Free legal aid: why is Ossigeno defending D’Agostino

The free legal aid office of Ossigeno has decided to provide legal aid to the reporter Mauro D’Agostino to whom the publisher of the online newspaper is not providing this form of assistance even though the article which the well-known company of male clothing is disputing has been published by its newspaper (read here the details).

Ossigeno has taken up this defence giving to this affair a strategic value in the campaign it is waging to make everyone understand, through the use of factual evidence, what abuses, distortions and instrumentalized uses of the laws on defamation in print take place and what are the heavy obligations which fall directly on the reporters who publish news of public interest which displeases someone.
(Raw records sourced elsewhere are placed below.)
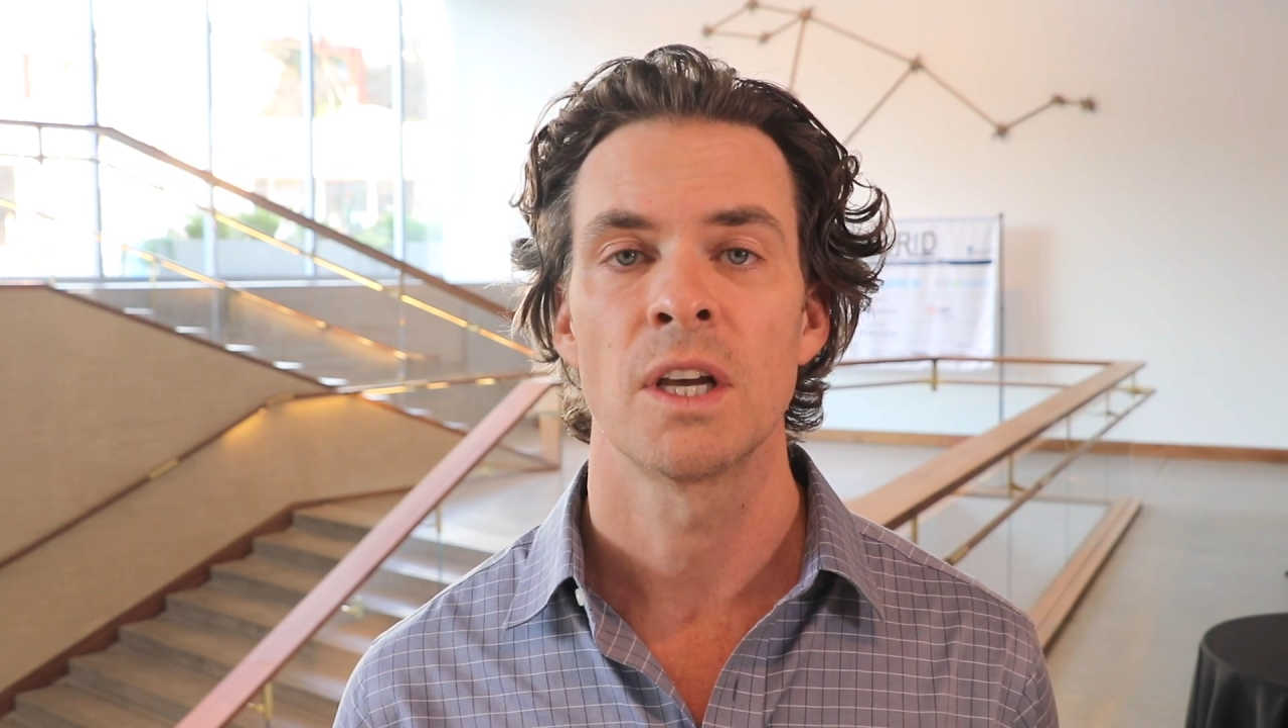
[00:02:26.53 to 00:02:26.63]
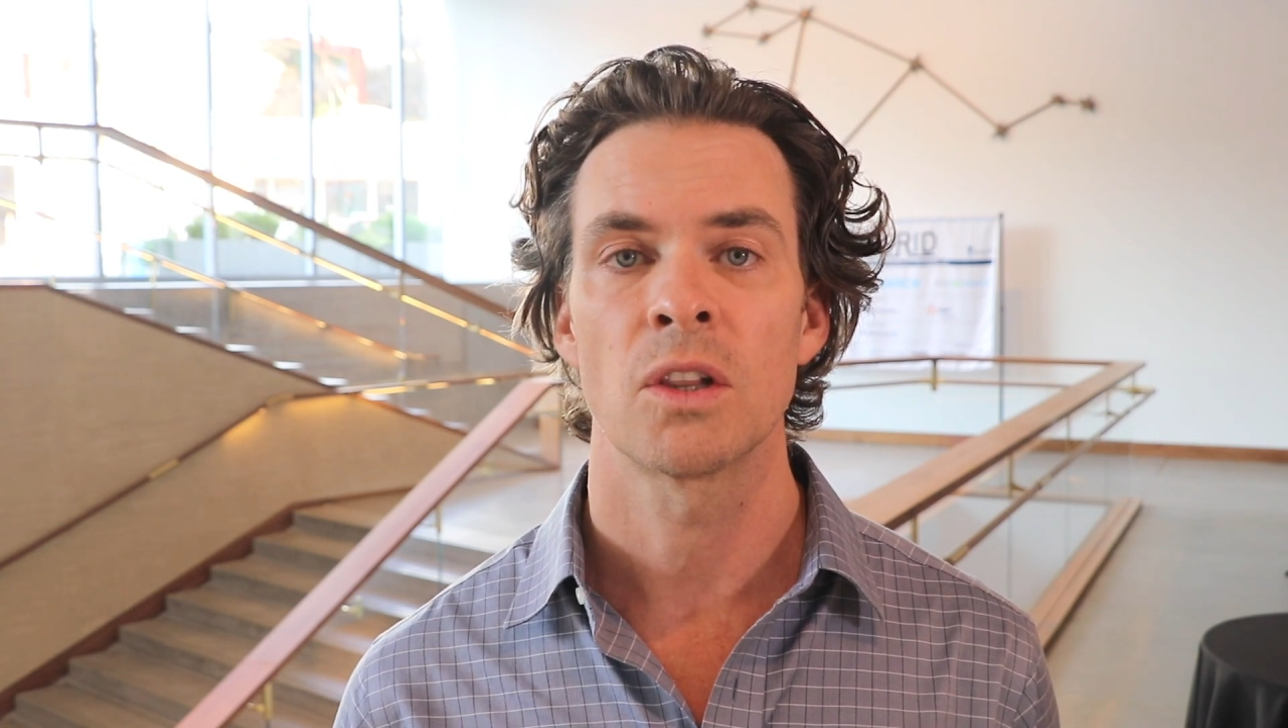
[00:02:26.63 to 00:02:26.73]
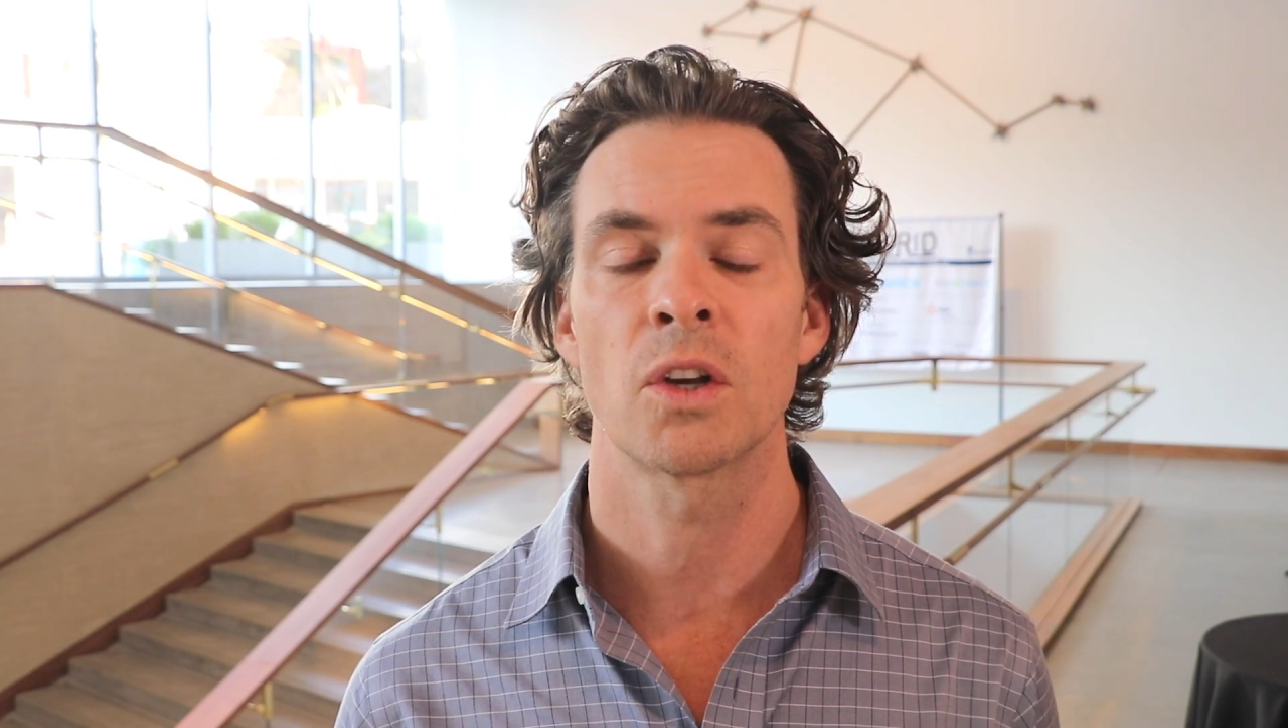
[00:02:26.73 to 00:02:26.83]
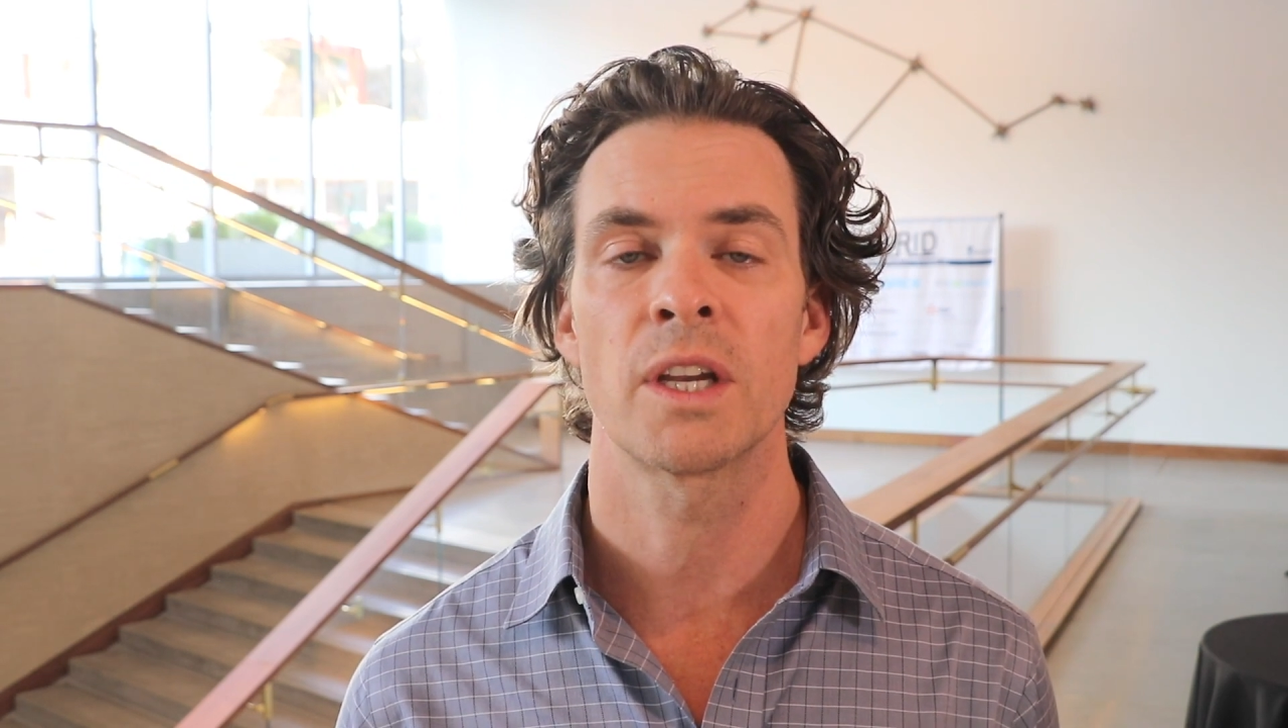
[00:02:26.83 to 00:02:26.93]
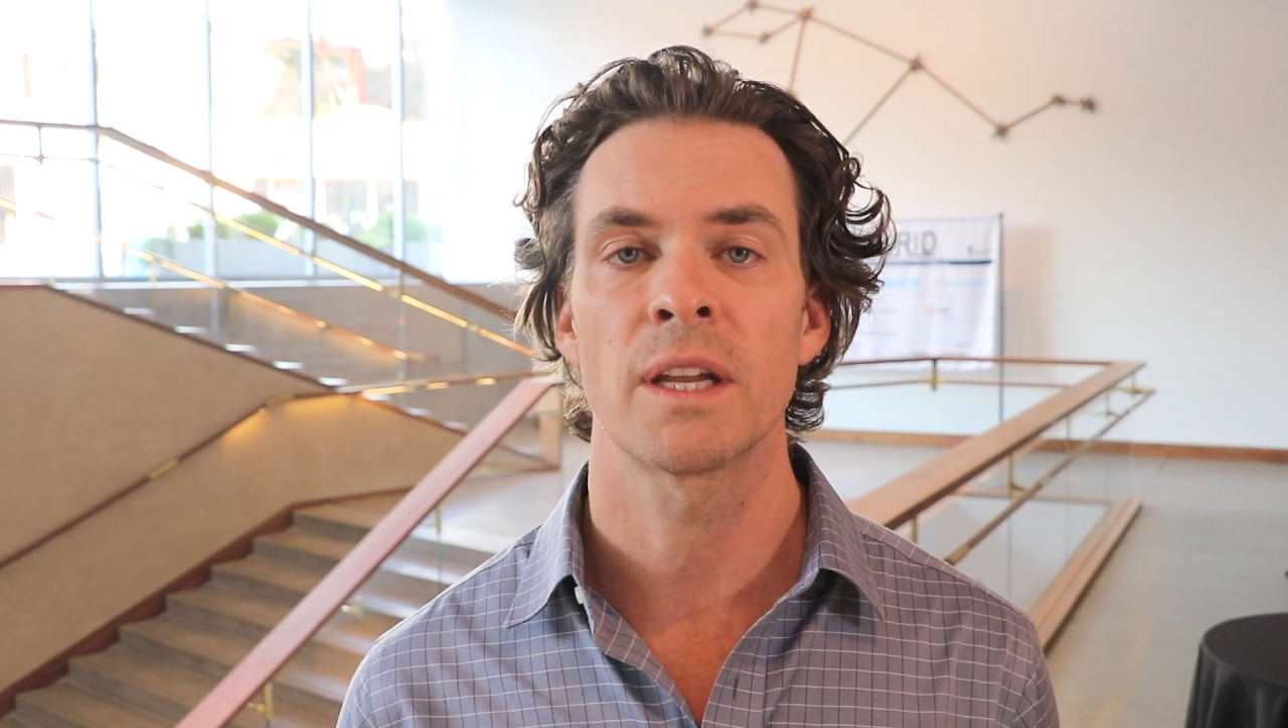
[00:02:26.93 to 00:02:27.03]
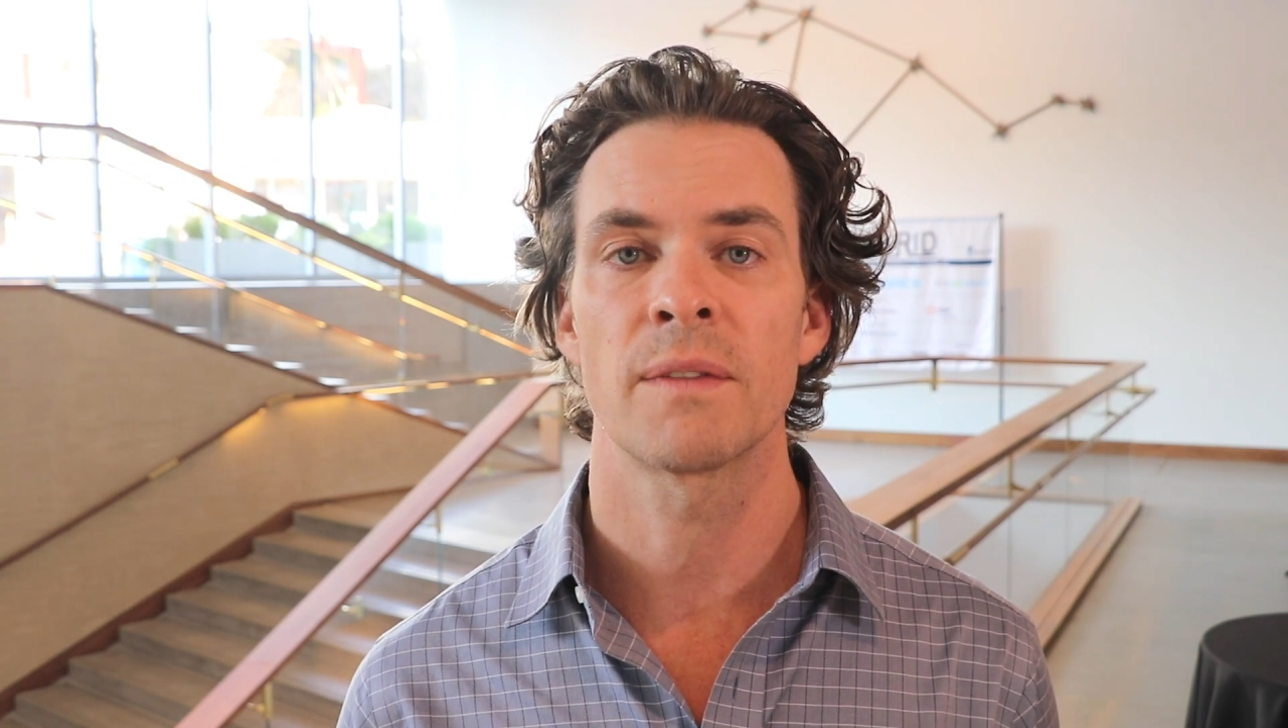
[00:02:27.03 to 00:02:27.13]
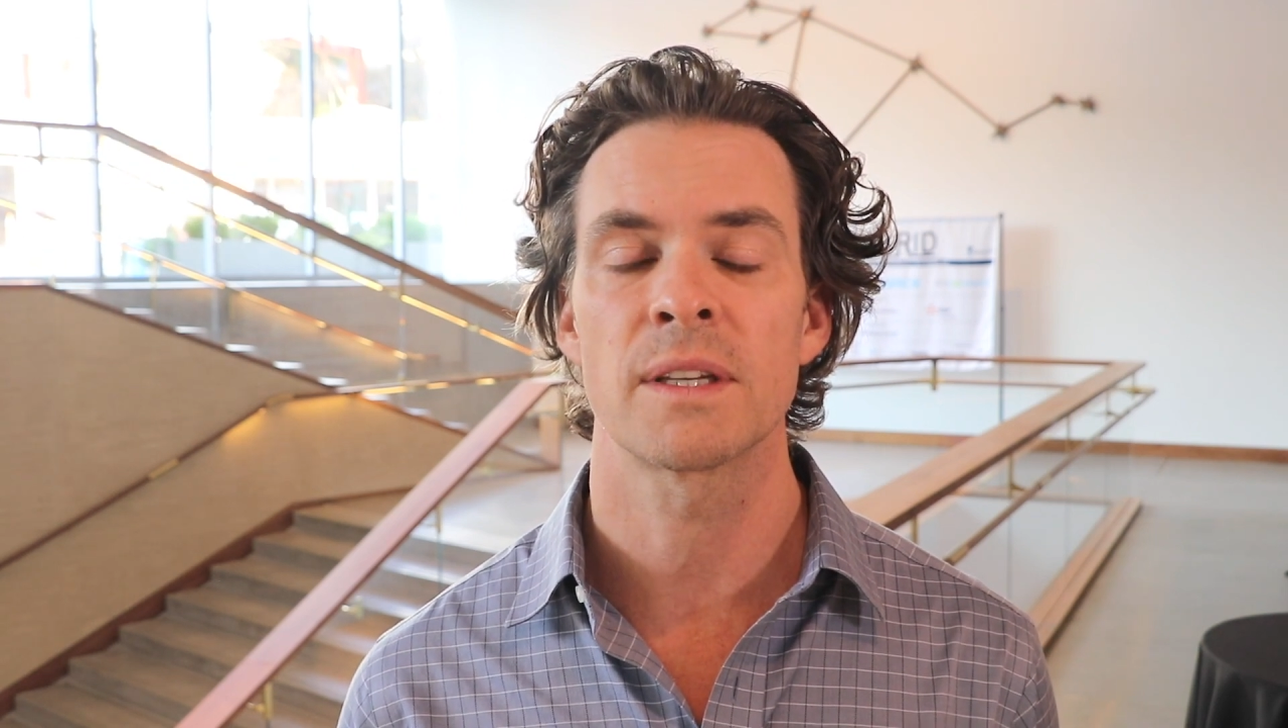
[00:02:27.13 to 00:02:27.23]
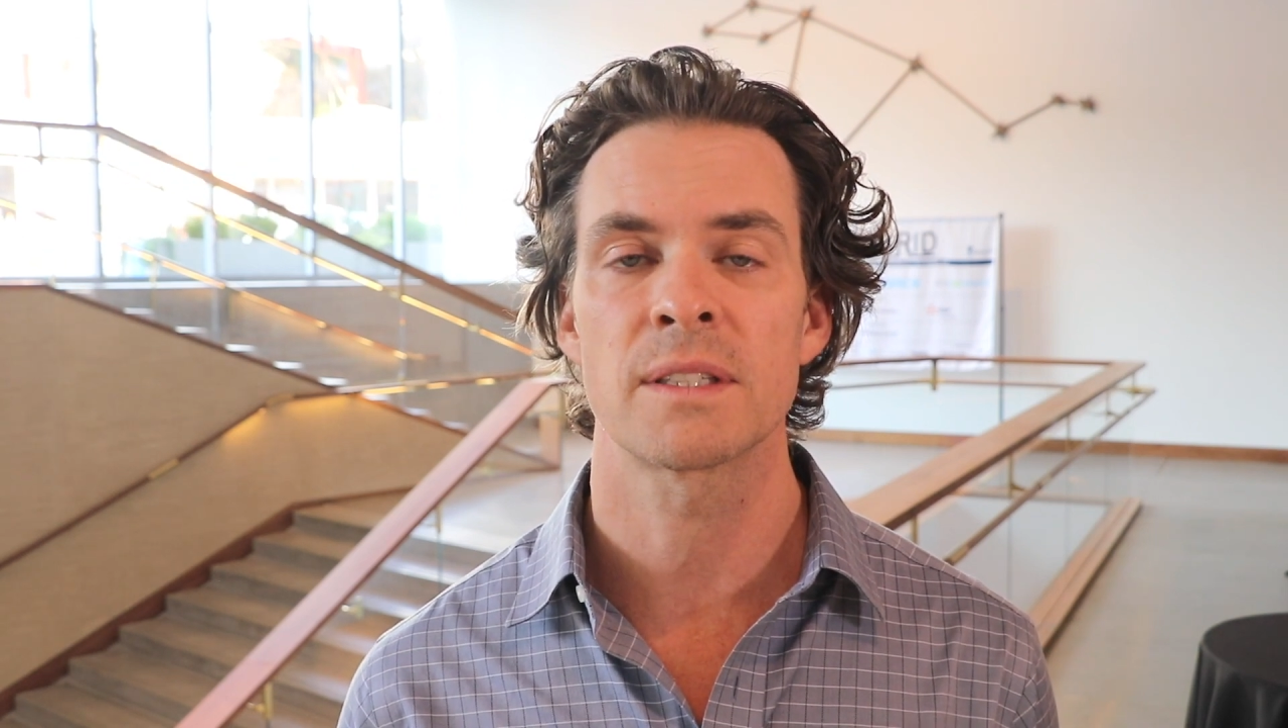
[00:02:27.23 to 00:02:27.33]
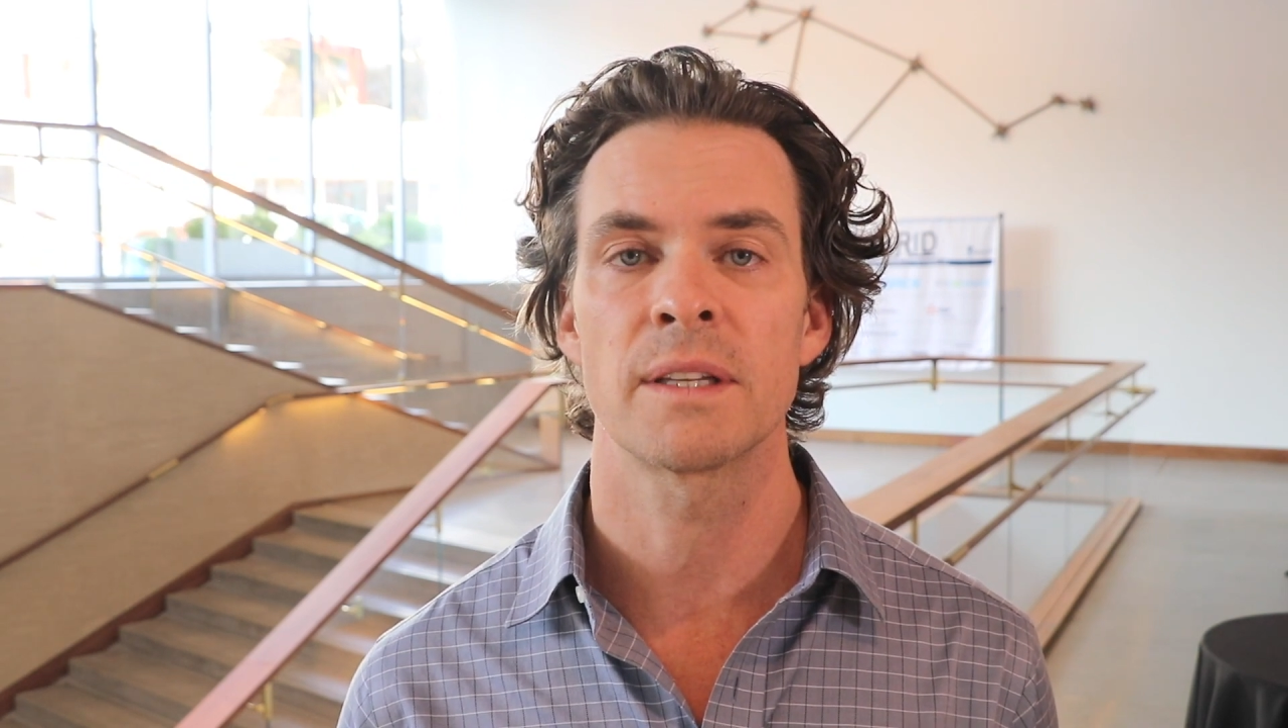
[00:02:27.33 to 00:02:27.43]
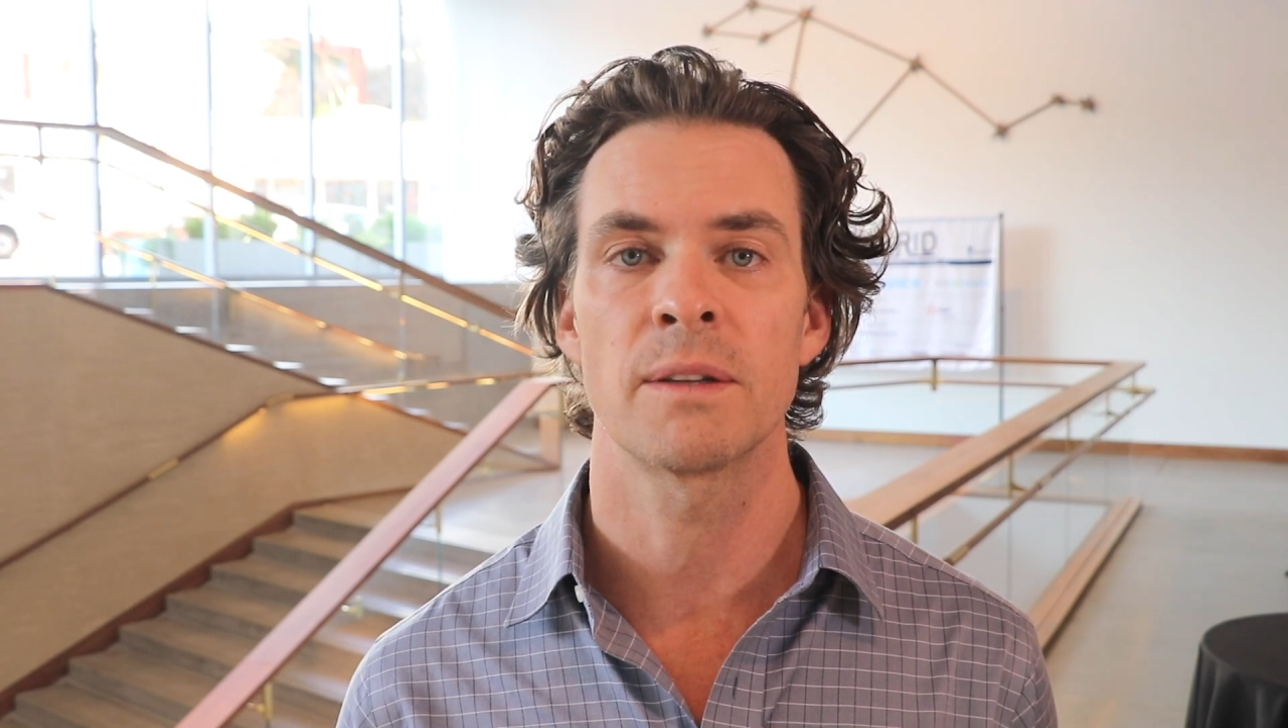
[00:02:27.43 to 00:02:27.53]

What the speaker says: looking at this,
Obviously it will be the judges to rule on the substance and on the merit of the accusations levelled at D’Agostino. But already one can make several observations on the affair in which he is involved at a legal level.

  1. The preventive confiscation is surprising since the documents were published by an online publication registered as a newspaper and therefore according to Italian law enjoying the same guarantees as paper-based newspapers for which preventive confiscation is precluded.
  2. The D’Agostino-Brioni affair demonstrates that, in the face of a dispute for defamation, that is an accusation specific to an individual, the author of a disputed article cannot avoid a trial. He must nominate a defence lawyer and if the publisher does not help him – and Ossigeno did not rush to his aid – he himself would have to bear not insignificant costs, expenses which not uncommonly at the end of these procedures must still be borne in full or in part by the accused even if his innocence is established. This is what Ossigeno calls “the tax on innocence”. It is this which requires urgent legislative reform and, whilst waiting for it, forms of more extensive and up-to-date mutual aid.
  3. The situation in which this reporter finds himself is the proof of the following fact, logically undeniable but legally possible and frequent in Italy: whoever maintains that their reputation has been damaged unjustifiably by the publication of an article can also sue only the author of the article without levelling any accusation at the publisher who has published it. And the publisher can withdraw from any moral obligation to provide legal assistance to someone who has professionally provided him with a work of intelligence which he has used for commercial ends after it having been subjected to a chain of internal professional, i.e. responsible evaluation within his business premises. It would be more logical if it were always the publisher to respond by counter-suing the company for malicious behaviour towards the author of the article. The legislation treats very differently the responsibility of those who put on sale other products, e.g. a vacuum cleaner. Whoever maintains that a vacuum cleaner has caused them damage can sue the manufacturer, the seller and the designer but cannot ask for damages only from the last one.
  4. This affair raises the question regarding the right to provide information in a critical way on the management of companies engaged in union negotiations over the containment of costs and the reduction of employees. If in these cases only articles appreciated by the companies can be published we can say goodbye to journalism and perhaps even to trade union action.